Ad accomunare Giampaolo Allocco e Francesco Mattuzzi una formazione iniziale anomala rispetto le attuali professioni.  Mattuzzi non ha studiato cinema, ma design a Bolzano con specialistica, poi, in fotografia. Dopo un periodo da fotografo, inizia a “sentire stretto il mezzo” in quanto rappresenta un confine invalicabile tra lui ed i suoi soggetti . Inizia ad avvicinarsi al documentario grazie ad una collaborazione con un grande artista, Armin Linke, con il quale realizza un progetto in Palestina. Il suo stile è sempre volutamente molto sperimentale, vista anche la mancanza di formazione accademica tradizionale. L’elemento narrativo è fondamentale e sempre presente nei suoi “documentari creativo narrativi”.

Da questo progetto, estremamente stimolante, Francesco ha grandi aspettative, soprattutto quella di poter trasformare questo primo momento in una collaborazione di lungo termine che possa portare alla realizzazione di un progetto più ampio. L’aspetto di co-creazione dell’opera finale, pensata insieme tra artista e imprenditore, è un elemento inusuale che sicuramente permetterà di sfruttare al massimo il potenziale della collaborazione. 

Anche Giampaolo dichiara lo stesso interesse nel creare un rapporto di collaborazione che porti alla realizzazione di un lavoro completo e definito. Egli si mostra aperto a tutte le forme d’Arte, ma nel mezzo del video intravede “un modo di fare Arte proiettato al futuro, affine al carattere innovativo dell’azienda”.  Dell’essere artista, racconta, ammira la dedizione totale e totalizzante. “L’artista ha la capacità di darsi completamente alla sua arte e questo gli permette di sviluppare capacità di osservazione trasversali. L’arte è una forma di esplorazione della nostra esistenza. E’ la nostra storia, ciò che ci caratterizza e che si tramanda. L’arte descrive l’uomo, lo racconta”. 

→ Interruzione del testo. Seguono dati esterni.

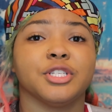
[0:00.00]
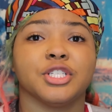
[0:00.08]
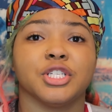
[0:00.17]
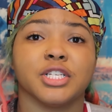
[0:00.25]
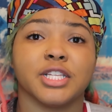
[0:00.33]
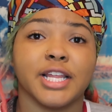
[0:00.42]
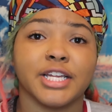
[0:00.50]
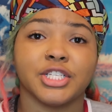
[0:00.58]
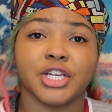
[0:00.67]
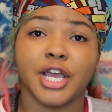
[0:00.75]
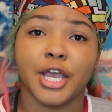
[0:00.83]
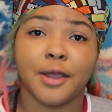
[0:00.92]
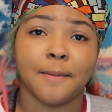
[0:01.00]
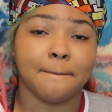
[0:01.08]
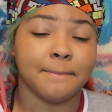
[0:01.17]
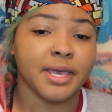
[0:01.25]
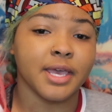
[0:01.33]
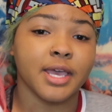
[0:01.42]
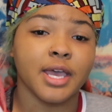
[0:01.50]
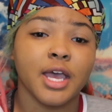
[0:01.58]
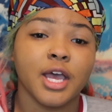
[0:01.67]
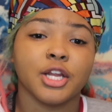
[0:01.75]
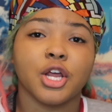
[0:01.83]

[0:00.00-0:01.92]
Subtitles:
to just let your hair be.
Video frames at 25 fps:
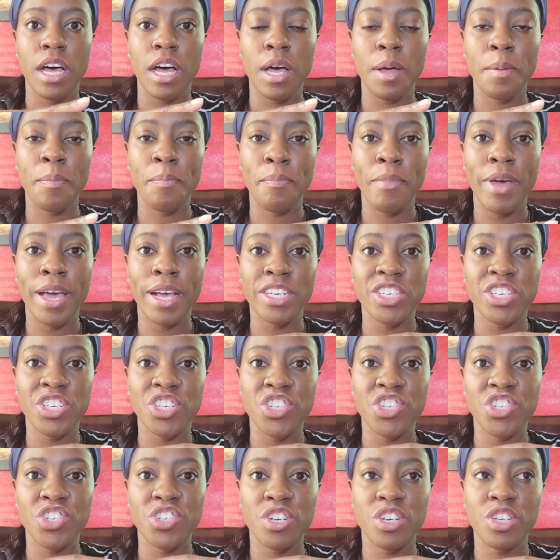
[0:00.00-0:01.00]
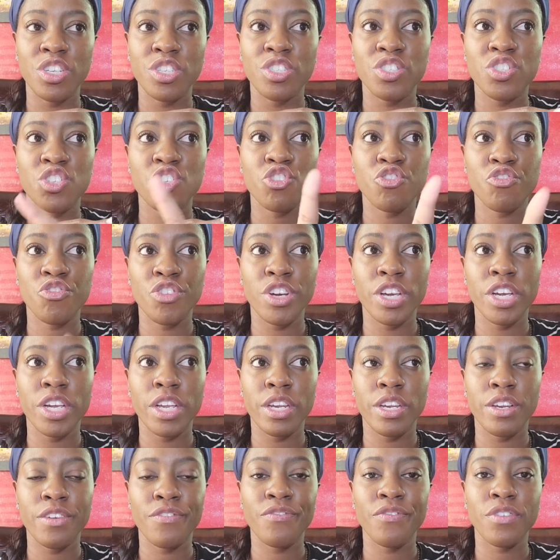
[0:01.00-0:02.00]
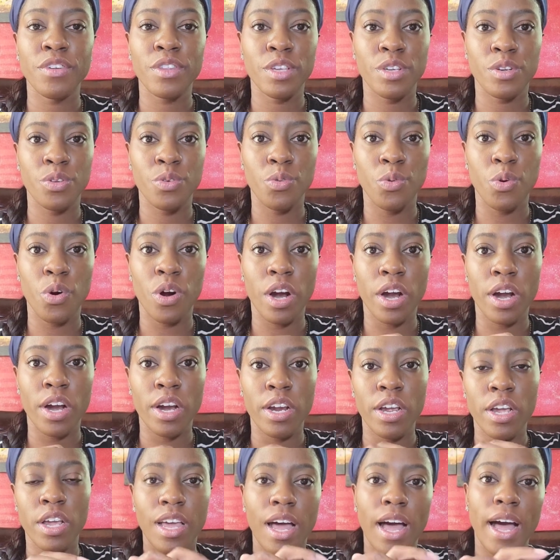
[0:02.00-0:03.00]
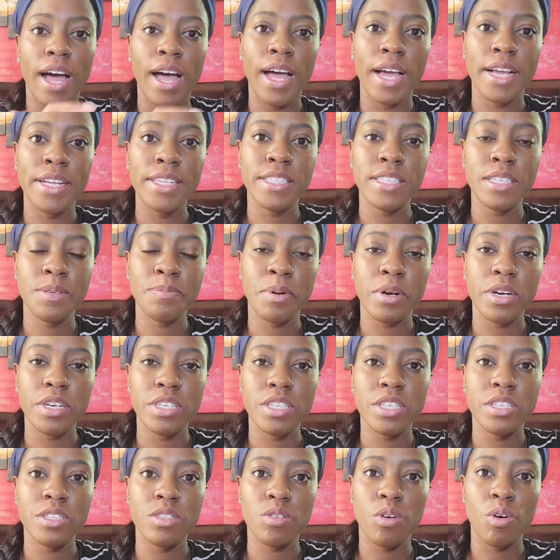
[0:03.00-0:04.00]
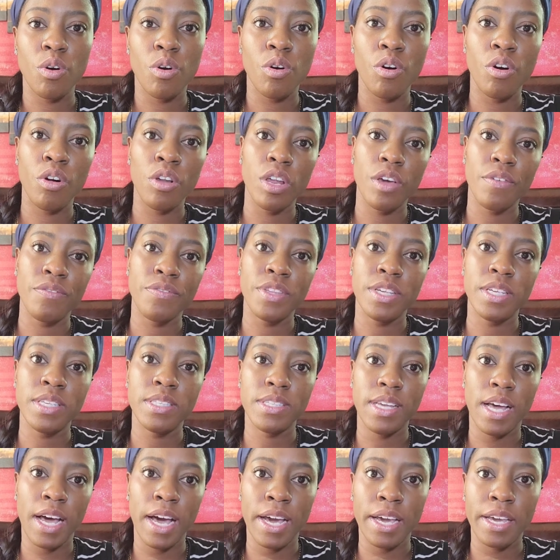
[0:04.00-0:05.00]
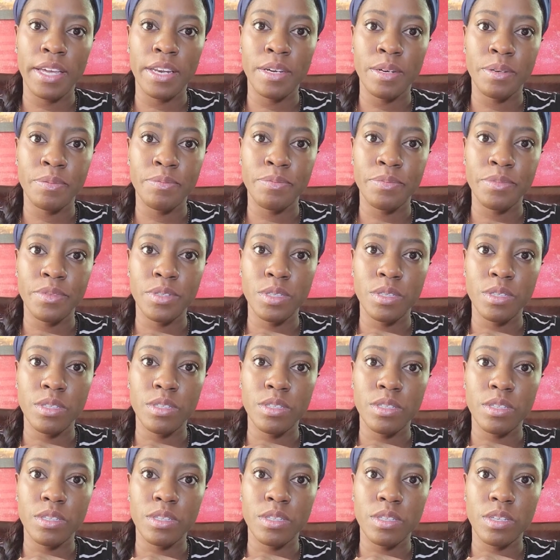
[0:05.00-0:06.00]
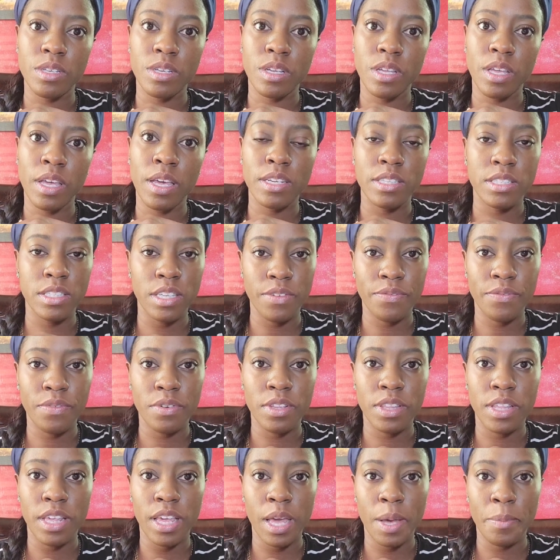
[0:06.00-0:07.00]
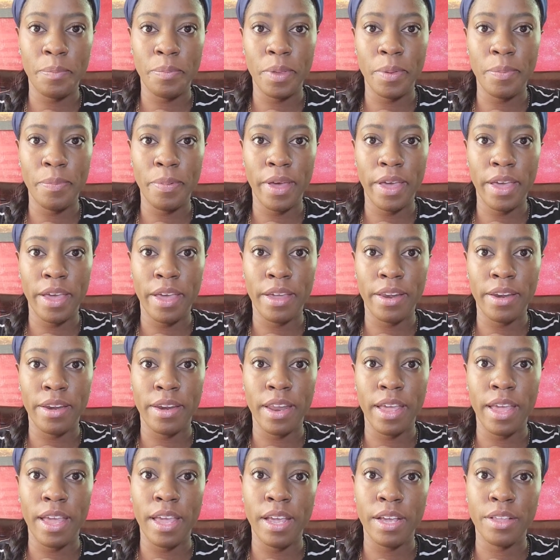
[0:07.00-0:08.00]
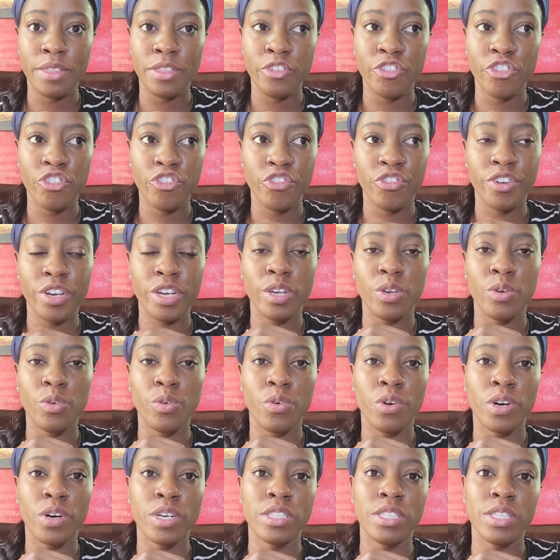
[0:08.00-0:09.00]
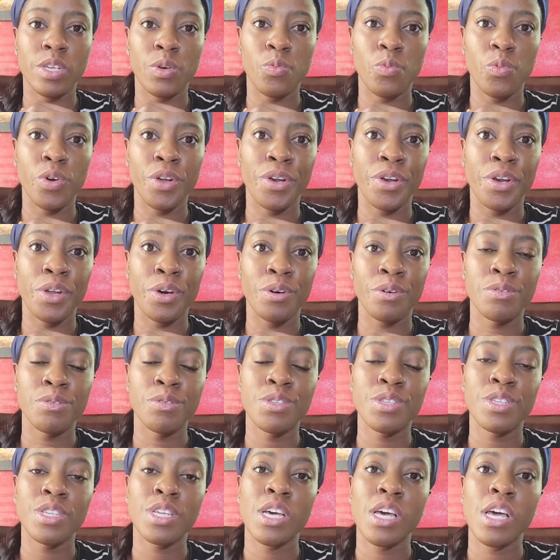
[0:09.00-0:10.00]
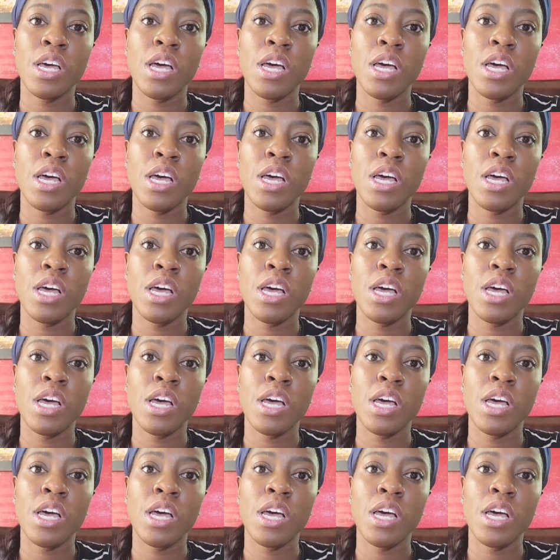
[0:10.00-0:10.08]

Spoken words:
a mesh screen for the door. I did purchase all of these items, except for the EpiPen and the screen doors and windows,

Francesco, con la sua opera, non racconterà solo la storia di DelineoDesign ma esplorerà, nel profondo, l’Industrial Design raccontando la storia del progetto attraverso il progetto, in una sovversione di significato volta ad emozionare.

La collaborazione tra DelineoDesign e Francesco Mattuzzi  sarà una narrazione in costante evoluzione che noi non vediamo l’ora di raccontare.